Copy all lines below containing "frames".

PROVIDED DATA:

>>>>>

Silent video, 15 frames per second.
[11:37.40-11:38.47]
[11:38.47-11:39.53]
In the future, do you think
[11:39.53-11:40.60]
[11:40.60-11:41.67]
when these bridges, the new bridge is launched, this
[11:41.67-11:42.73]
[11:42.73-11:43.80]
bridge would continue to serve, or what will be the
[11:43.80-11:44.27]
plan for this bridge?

<<<<<
>>>>>

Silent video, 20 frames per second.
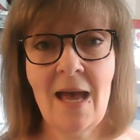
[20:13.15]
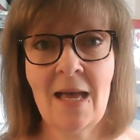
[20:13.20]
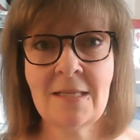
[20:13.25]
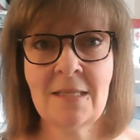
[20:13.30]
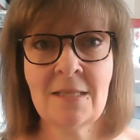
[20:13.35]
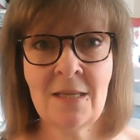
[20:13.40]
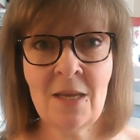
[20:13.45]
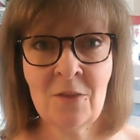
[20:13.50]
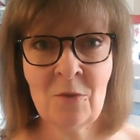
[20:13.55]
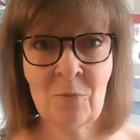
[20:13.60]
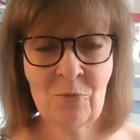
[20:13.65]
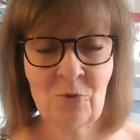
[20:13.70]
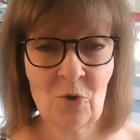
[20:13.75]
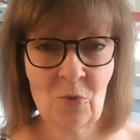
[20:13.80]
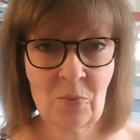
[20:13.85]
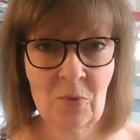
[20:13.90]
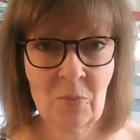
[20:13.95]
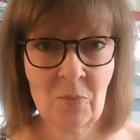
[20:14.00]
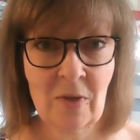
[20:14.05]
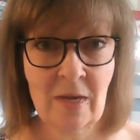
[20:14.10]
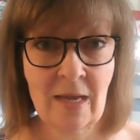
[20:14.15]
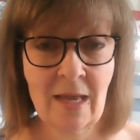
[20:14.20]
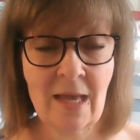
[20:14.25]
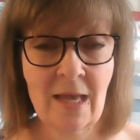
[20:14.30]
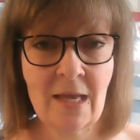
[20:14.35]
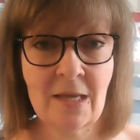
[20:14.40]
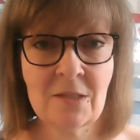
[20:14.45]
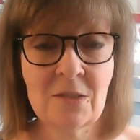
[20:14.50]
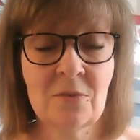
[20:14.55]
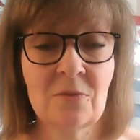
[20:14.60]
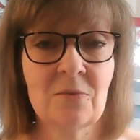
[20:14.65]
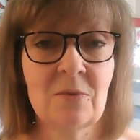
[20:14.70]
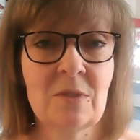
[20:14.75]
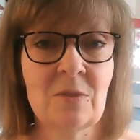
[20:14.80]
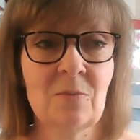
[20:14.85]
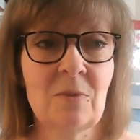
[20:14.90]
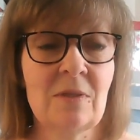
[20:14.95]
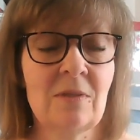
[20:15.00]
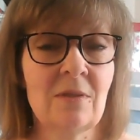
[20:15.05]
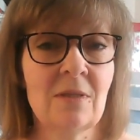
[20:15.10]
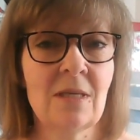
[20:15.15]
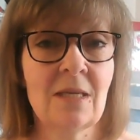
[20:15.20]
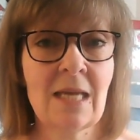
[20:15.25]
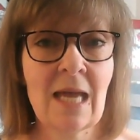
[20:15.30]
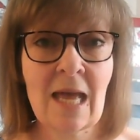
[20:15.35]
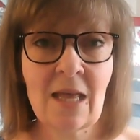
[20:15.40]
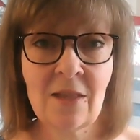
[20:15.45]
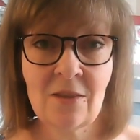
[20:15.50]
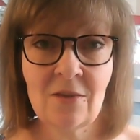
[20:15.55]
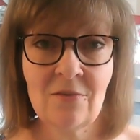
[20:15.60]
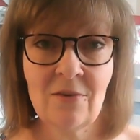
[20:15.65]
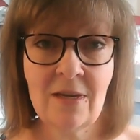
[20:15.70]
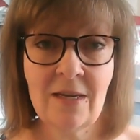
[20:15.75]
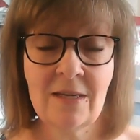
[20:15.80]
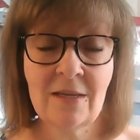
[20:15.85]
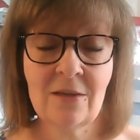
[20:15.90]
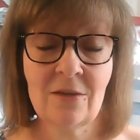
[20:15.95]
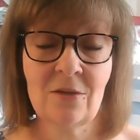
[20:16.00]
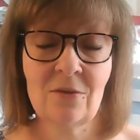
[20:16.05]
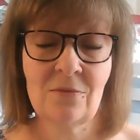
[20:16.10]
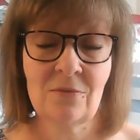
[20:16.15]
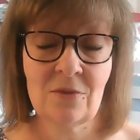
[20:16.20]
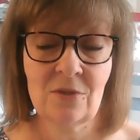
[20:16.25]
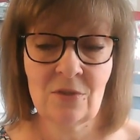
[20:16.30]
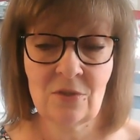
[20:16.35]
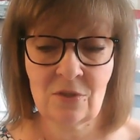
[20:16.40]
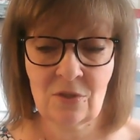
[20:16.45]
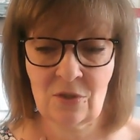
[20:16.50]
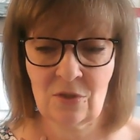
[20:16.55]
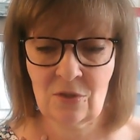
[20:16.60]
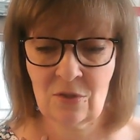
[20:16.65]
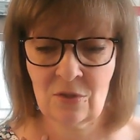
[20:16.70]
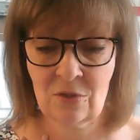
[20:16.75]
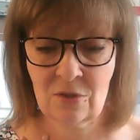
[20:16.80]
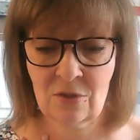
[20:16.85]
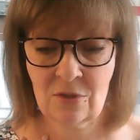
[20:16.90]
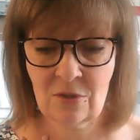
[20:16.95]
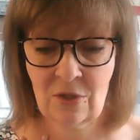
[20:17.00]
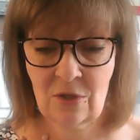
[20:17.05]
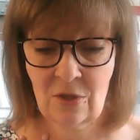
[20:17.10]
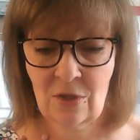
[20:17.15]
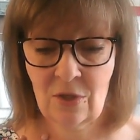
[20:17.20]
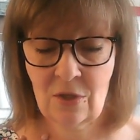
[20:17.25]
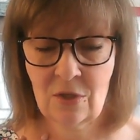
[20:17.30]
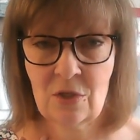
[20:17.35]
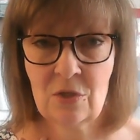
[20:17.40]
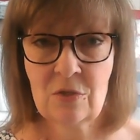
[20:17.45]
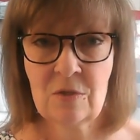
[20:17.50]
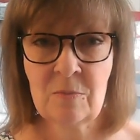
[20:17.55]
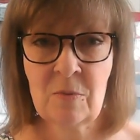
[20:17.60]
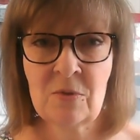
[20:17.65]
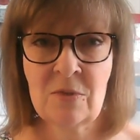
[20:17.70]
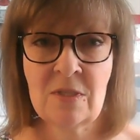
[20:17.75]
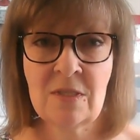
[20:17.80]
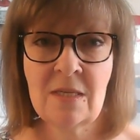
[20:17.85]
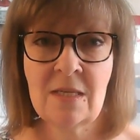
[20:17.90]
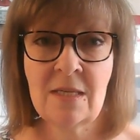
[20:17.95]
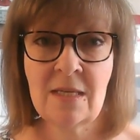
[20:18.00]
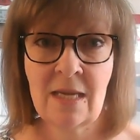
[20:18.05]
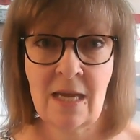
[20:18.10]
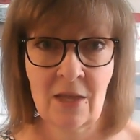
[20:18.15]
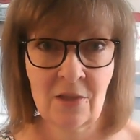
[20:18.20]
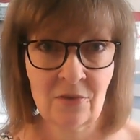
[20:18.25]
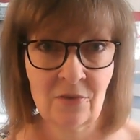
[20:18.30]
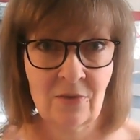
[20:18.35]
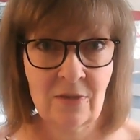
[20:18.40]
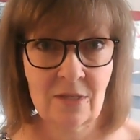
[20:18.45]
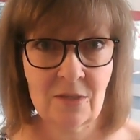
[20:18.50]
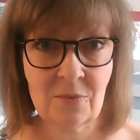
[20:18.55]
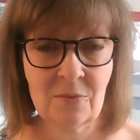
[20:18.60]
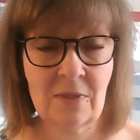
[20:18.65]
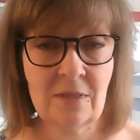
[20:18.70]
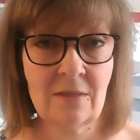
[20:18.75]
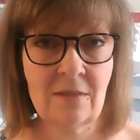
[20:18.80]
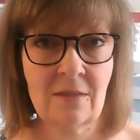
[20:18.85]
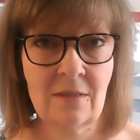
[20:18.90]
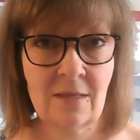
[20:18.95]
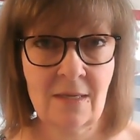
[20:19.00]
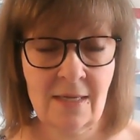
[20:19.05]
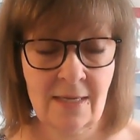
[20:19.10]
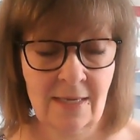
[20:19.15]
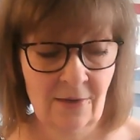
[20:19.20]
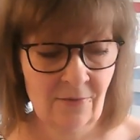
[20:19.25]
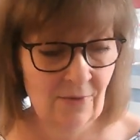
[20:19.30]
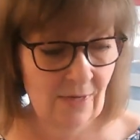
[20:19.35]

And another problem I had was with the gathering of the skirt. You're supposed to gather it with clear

<<<<<

WRITTEN RESPONSE:
Silent video, 15 frames per second.
Silent video, 20 frames per second.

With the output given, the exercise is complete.